• ACTIVITY
Each record below should be returned word for word, with no pictures included.

--- GIVEN INFORMATION ---

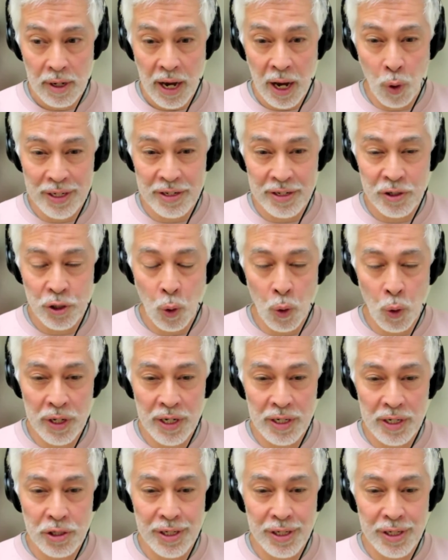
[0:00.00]
and what does your
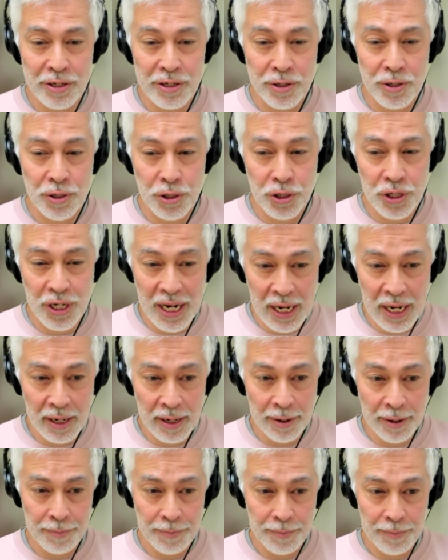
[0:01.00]
audience need to
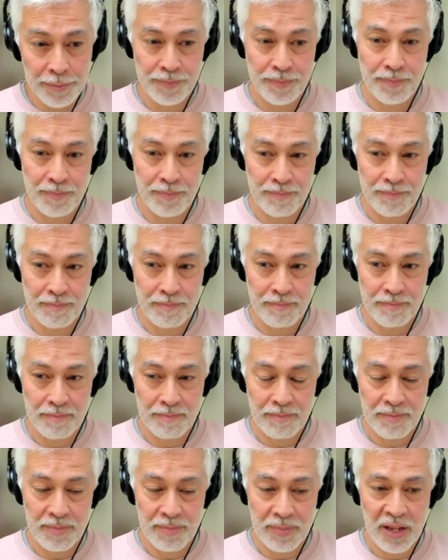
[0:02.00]
see
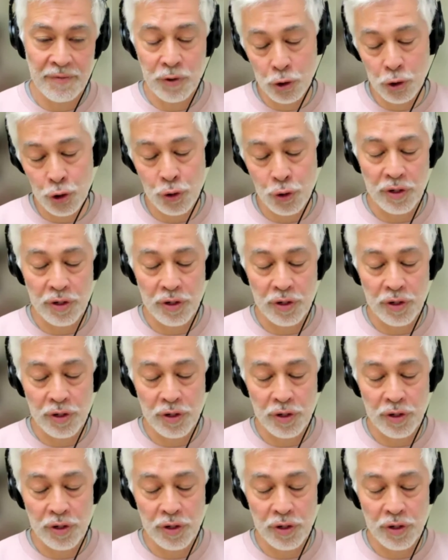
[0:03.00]
if you're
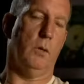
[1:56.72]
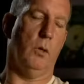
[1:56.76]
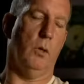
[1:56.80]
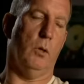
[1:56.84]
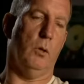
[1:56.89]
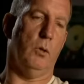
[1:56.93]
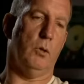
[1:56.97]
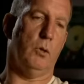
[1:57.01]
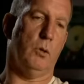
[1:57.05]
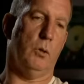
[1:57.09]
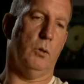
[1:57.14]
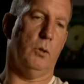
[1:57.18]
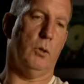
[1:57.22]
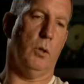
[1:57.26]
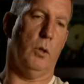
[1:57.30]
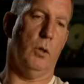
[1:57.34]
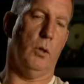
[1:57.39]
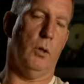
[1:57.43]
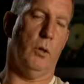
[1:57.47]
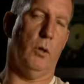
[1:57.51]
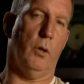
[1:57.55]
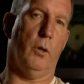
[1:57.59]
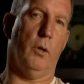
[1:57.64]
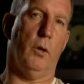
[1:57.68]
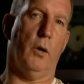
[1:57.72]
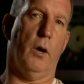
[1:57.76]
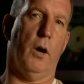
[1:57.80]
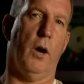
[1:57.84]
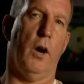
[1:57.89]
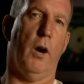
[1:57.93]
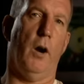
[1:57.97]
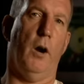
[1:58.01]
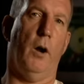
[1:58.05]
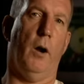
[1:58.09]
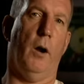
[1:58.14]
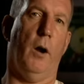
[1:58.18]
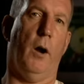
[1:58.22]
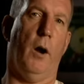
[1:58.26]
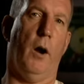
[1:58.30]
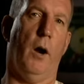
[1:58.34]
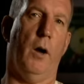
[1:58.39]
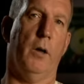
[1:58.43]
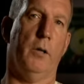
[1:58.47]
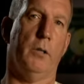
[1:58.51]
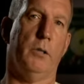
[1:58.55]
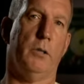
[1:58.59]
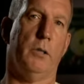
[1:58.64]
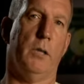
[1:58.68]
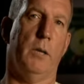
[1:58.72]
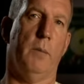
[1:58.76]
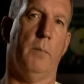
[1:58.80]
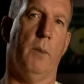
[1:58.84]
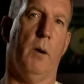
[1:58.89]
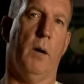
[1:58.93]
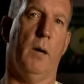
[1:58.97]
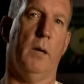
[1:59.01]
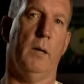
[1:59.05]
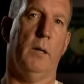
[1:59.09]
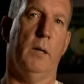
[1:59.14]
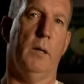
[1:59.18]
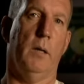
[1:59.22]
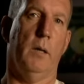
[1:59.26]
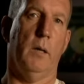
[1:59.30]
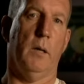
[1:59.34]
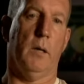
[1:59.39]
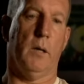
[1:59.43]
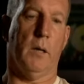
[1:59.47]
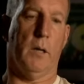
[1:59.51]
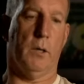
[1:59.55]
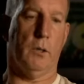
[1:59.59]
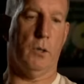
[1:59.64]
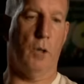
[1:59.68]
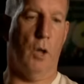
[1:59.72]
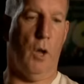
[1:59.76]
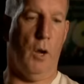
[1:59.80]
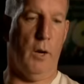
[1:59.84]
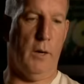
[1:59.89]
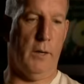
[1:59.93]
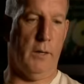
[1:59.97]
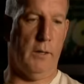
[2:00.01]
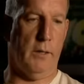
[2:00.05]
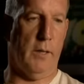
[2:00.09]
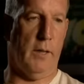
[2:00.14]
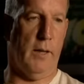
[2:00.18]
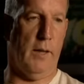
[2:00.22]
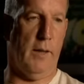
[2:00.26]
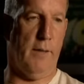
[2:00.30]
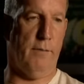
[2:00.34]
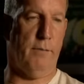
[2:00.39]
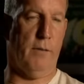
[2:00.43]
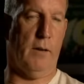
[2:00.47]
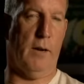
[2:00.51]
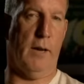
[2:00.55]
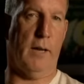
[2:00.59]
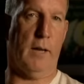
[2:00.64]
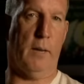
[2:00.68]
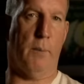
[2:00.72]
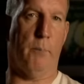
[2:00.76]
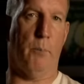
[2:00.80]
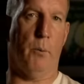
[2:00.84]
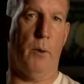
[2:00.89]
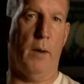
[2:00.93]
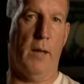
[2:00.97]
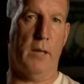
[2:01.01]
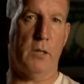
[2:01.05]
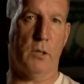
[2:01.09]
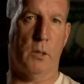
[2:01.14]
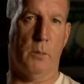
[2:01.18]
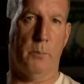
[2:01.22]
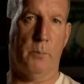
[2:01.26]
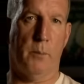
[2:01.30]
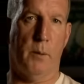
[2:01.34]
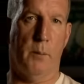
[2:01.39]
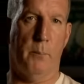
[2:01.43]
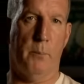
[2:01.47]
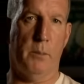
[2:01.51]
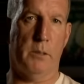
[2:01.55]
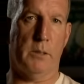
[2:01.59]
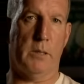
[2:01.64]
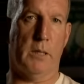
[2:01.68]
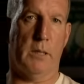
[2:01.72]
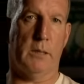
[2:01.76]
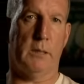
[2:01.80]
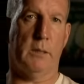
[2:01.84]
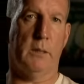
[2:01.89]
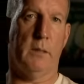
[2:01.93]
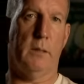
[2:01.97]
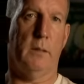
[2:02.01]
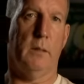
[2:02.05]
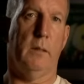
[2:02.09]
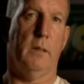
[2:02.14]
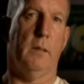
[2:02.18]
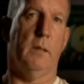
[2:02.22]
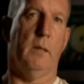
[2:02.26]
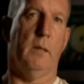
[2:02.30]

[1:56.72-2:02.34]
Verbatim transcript: to, to another R U C man, got down into, if you like, a press-up position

---

• SOLUTION TO THIS PROBLEM
[0:00.00]
and what does your
[0:01.00]
audience need to
[0:02.00]
see
[0:03.00]
if you're
[1:56.72]
[1:56.76]
[1:56.80]
[1:56.84]
[1:56.89]
[1:56.93]
[1:56.97]
[1:57.01]
[1:57.05]
[1:57.09]
[1:57.14]
[1:57.18]
[1:57.22]
[1:57.26]
[1:57.30]
[1:57.34]
[1:57.39]
[1:57.43]
[1:57.47]
[1:57.51]
[1:57.55]
[1:57.59]
[1:57.64]
[1:57.68]
[1:57.72]
[1:57.76]
[1:57.80]
[1:57.84]
[1:57.89]
[1:57.93]
[1:57.97]
[1:58.01]
[1:58.05]
[1:58.09]
[1:58.14]
[1:58.18]
[1:58.22]
[1:58.26]
[1:58.30]
[1:58.34]
[1:58.39]
[1:58.43]
[1:58.47]
[1:58.51]
[1:58.55]
[1:58.59]
[1:58.64]
[1:58.68]
[1:58.72]
[1:58.76]
[1:58.80]
[1:58.84]
[1:58.89]
[1:58.93]
[1:58.97]
[1:59.01]
[1:59.05]
[1:59.09]
[1:59.14]
[1:59.18]
[1:59.22]
[1:59.26]
[1:59.30]
[1:59.34]
[1:59.39]
[1:59.43]
[1:59.47]
[1:59.51]
[1:59.55]
[1:59.59]
[1:59.64]
[1:59.68]
[1:59.72]
[1:59.76]
[1:59.80]
[1:59.84]
[1:59.89]
[1:59.93]
[1:59.97]
[2:00.01]
[2:00.05]
[2:00.09]
[2:00.14]
[2:00.18]
[2:00.22]
[2:00.26]
[2:00.30]
[2:00.34]
[2:00.39]
[2:00.43]
[2:00.47]
[2:00.51]
[2:00.55]
[2:00.59]
[2:00.64]
[2:00.68]
[2:00.72]
[2:00.76]
[2:00.80]
[2:00.84]
[2:00.89]
[2:00.93]
[2:00.97]
[2:01.01]
[2:01.05]
[2:01.09]
[2:01.14]
[2:01.18]
[2:01.22]
[2:01.26]
[2:01.30]
[2:01.34]
[2:01.39]
[2:01.43]
[2:01.47]
[2:01.51]
[2:01.55]
[2:01.59]
[2:01.64]
[2:01.68]
[2:01.72]
[2:01.76]
[2:01.80]
[2:01.84]
[2:01.89]
[2:01.93]
[2:01.97]
[2:02.01]
[2:02.05]
[2:02.09]
[2:02.14]
[2:02.18]
[2:02.22]
[2:02.26]
[2:02.30]

[1:56.72-2:02.34]
Verbatim transcript: to, to another R U C man, got down into, if you like, a press-up position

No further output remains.